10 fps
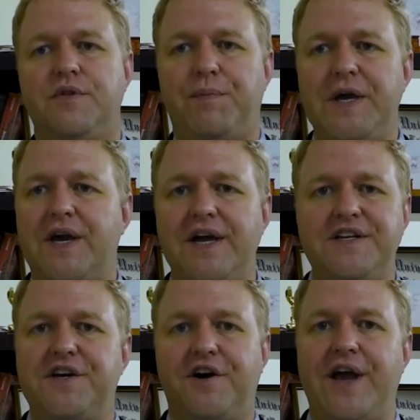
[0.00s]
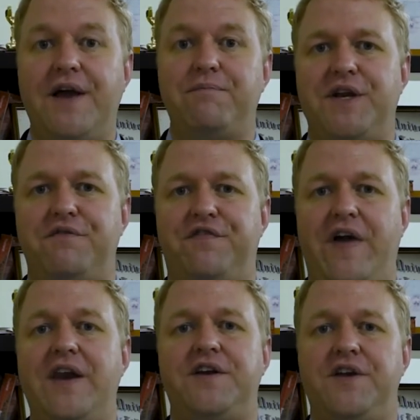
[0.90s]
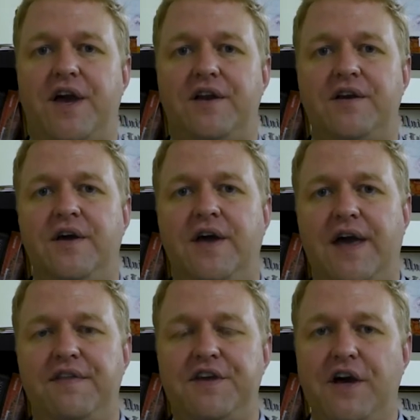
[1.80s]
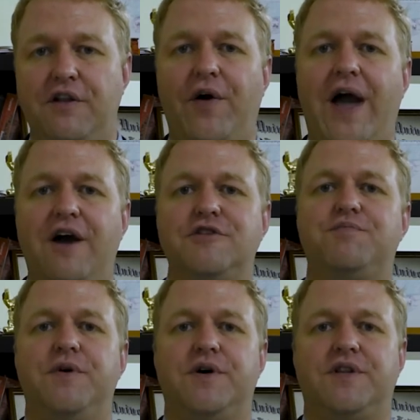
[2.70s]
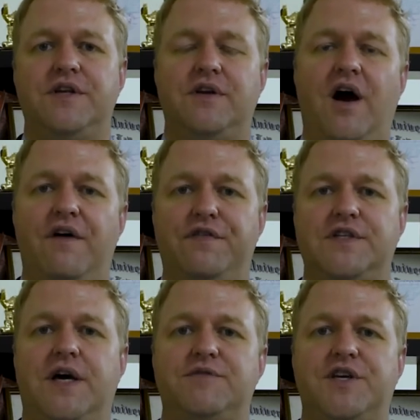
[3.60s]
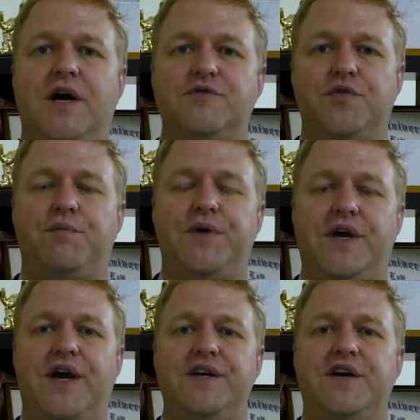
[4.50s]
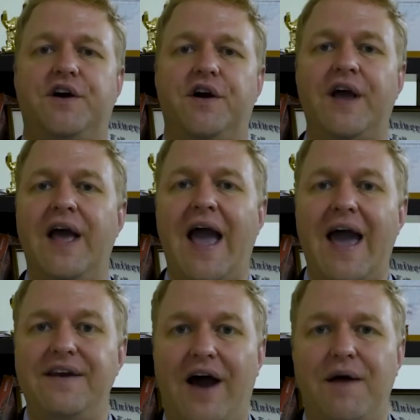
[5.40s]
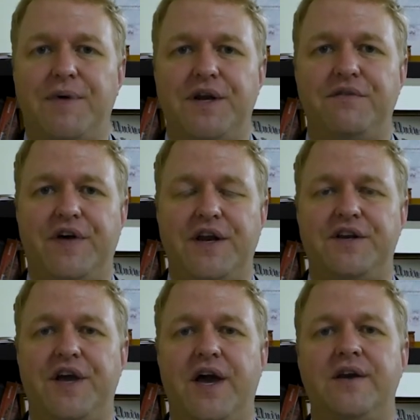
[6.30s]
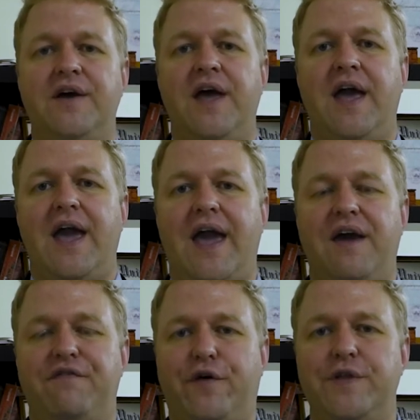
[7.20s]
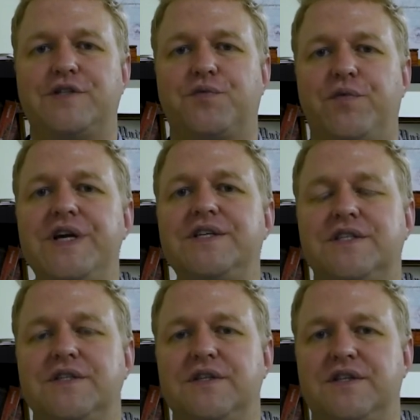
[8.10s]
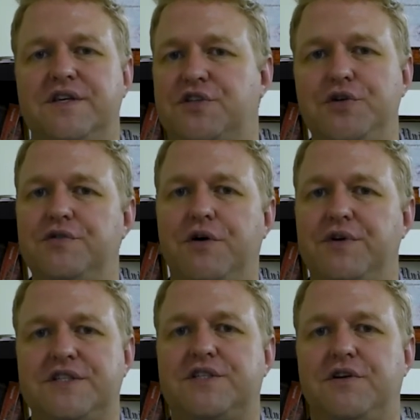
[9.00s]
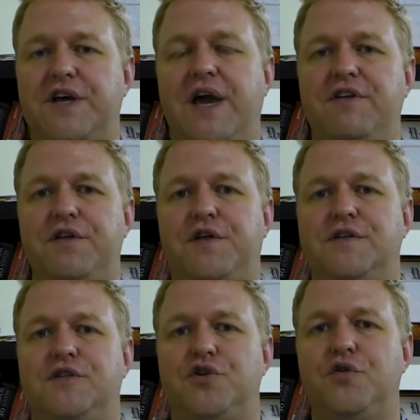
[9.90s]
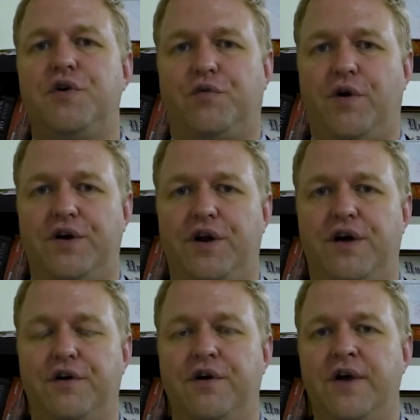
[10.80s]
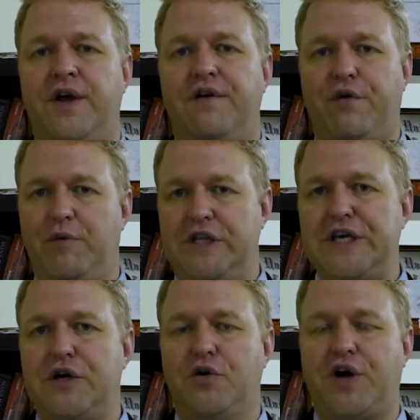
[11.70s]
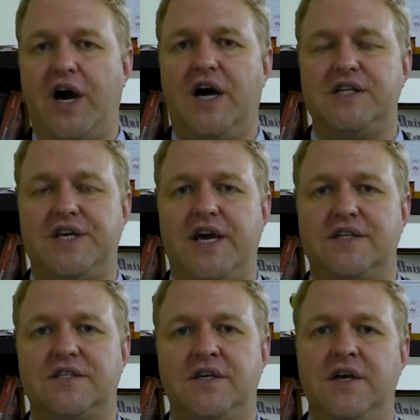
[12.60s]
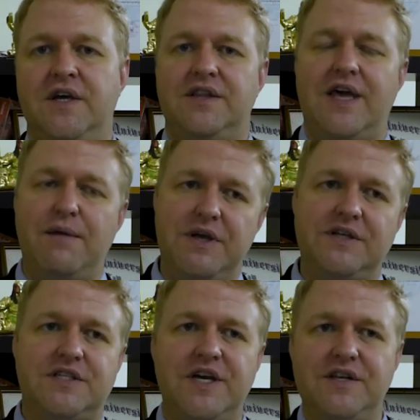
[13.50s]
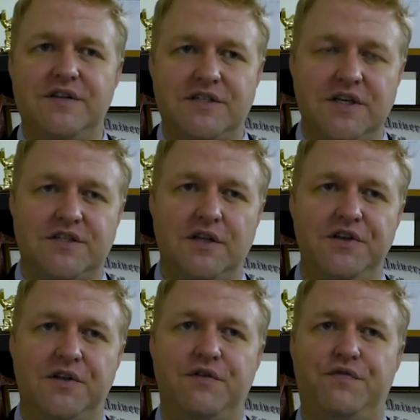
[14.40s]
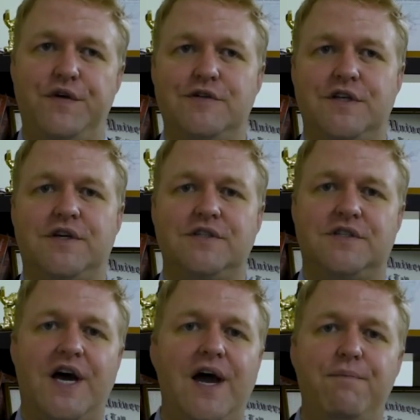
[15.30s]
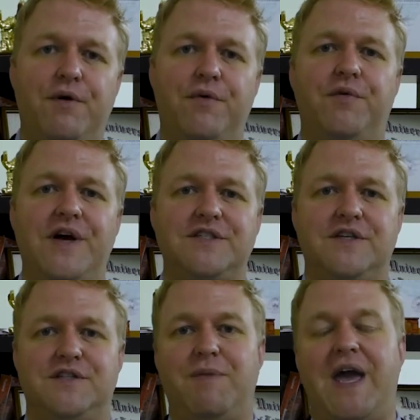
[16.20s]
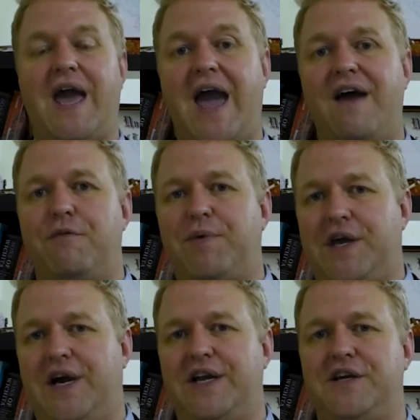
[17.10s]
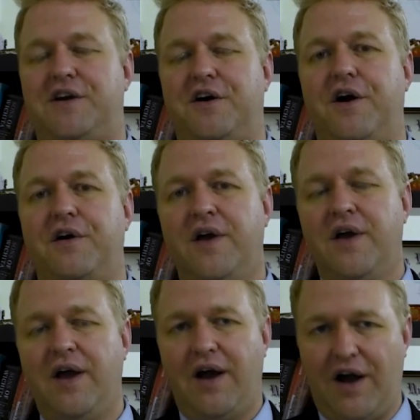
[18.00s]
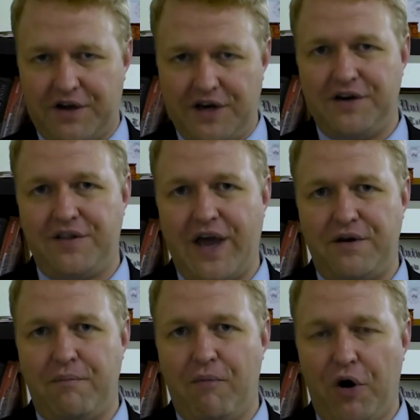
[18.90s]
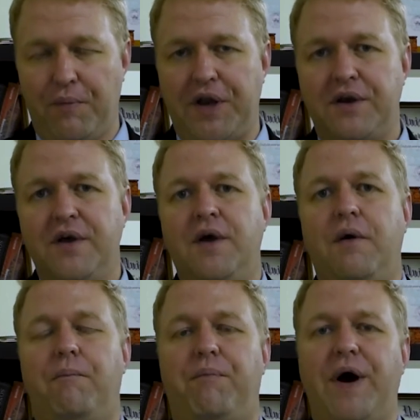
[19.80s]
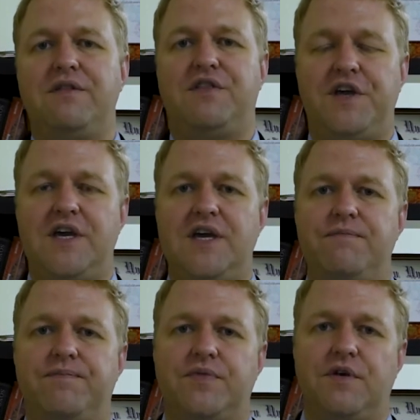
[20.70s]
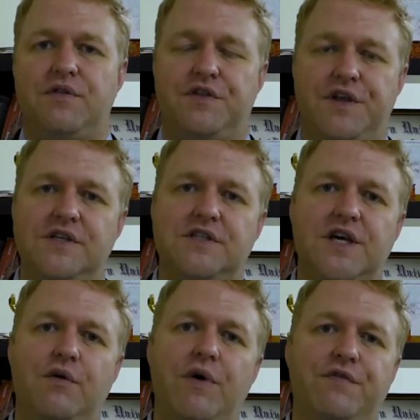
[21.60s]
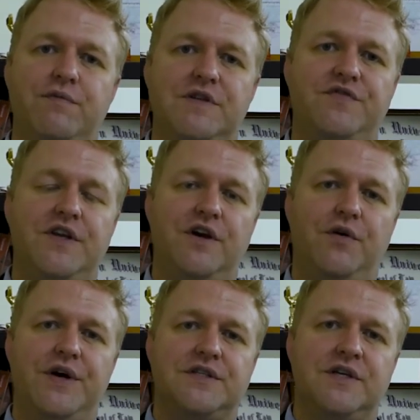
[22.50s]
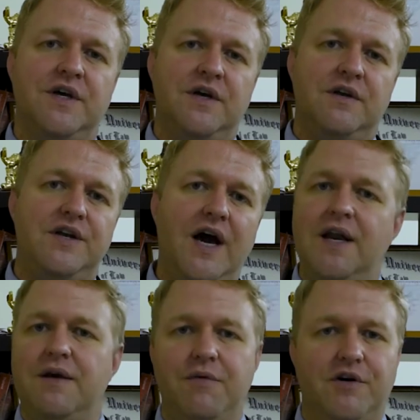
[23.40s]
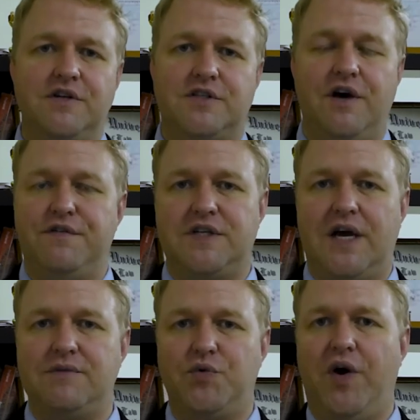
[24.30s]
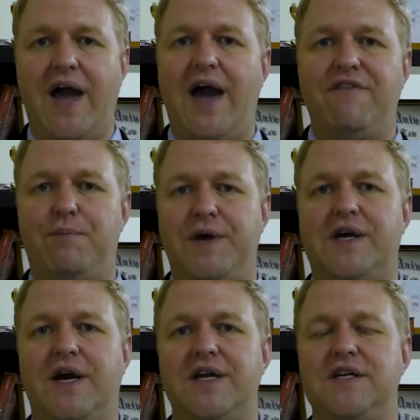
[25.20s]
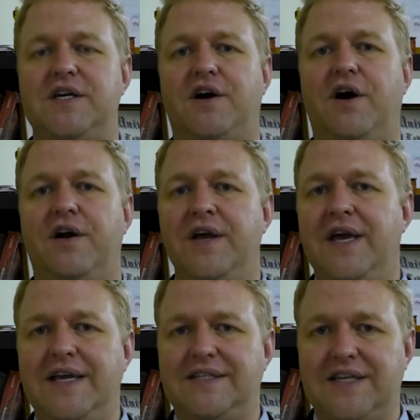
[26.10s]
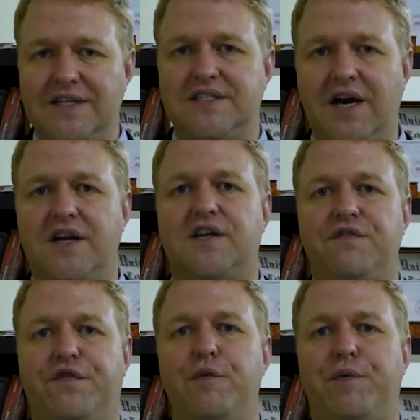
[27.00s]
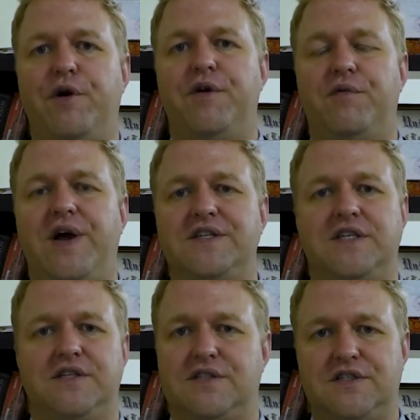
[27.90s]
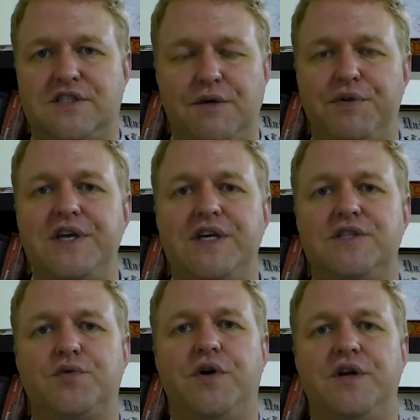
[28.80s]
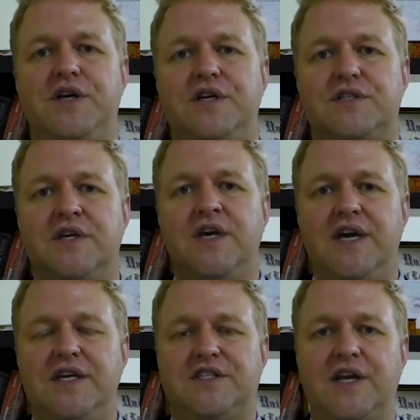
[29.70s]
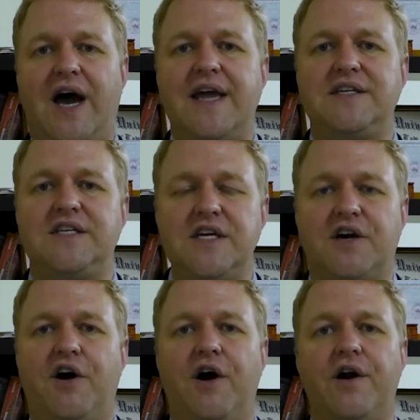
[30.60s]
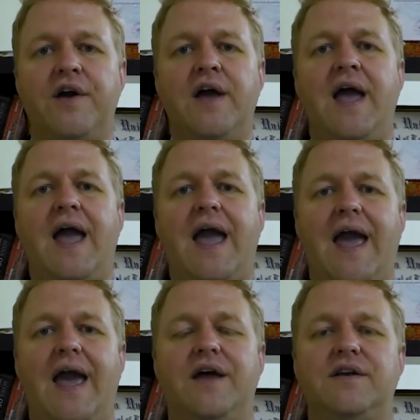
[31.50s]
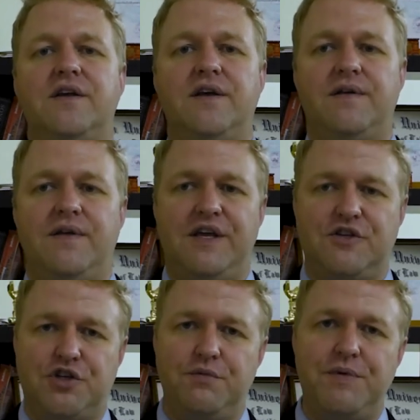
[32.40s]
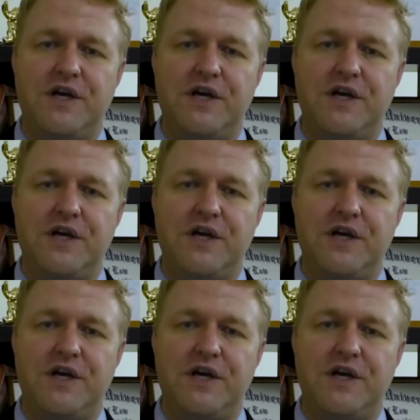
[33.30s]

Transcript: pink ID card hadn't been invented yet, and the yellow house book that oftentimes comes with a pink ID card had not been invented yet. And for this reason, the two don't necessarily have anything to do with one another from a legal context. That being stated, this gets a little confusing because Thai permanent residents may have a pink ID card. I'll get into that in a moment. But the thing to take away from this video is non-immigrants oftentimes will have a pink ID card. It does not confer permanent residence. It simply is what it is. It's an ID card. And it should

- [Try it] From the first line to the last, set down the records above exactly and skip the pictures.

- [Exercise response]
10 fps
[0.00s]
[0.90s]
[1.80s]
[2.70s]
[3.60s]
[4.50s]
[5.40s]
[6.30s]
[7.20s]
[8.10s]
[9.00s]
[9.90s]
[10.80s]
[11.70s]
[12.60s]
[13.50s]
[14.40s]
[15.30s]
[16.20s]
[17.10s]
[18.00s]
[18.90s]
[19.80s]
[20.70s]
[21.60s]
[22.50s]
[23.40s]
[24.30s]
[25.20s]
[26.10s]
[27.00s]
[27.90s]
[28.80s]
[29.70s]
[30.60s]
[31.50s]
[32.40s]
[33.30s]

Transcript: pink ID card hadn't been invented yet, and the yellow house book that oftentimes comes with a pink ID card had not been invented yet. And for this reason, the two don't necessarily have anything to do with one another from a legal context. That being stated, this gets a little confusing because Thai permanent residents may have a pink ID card. I'll get into that in a moment. But the thing to take away from this video is non-immigrants oftentimes will have a pink ID card. It does not confer permanent residence. It simply is what it is. It's an ID card. And it should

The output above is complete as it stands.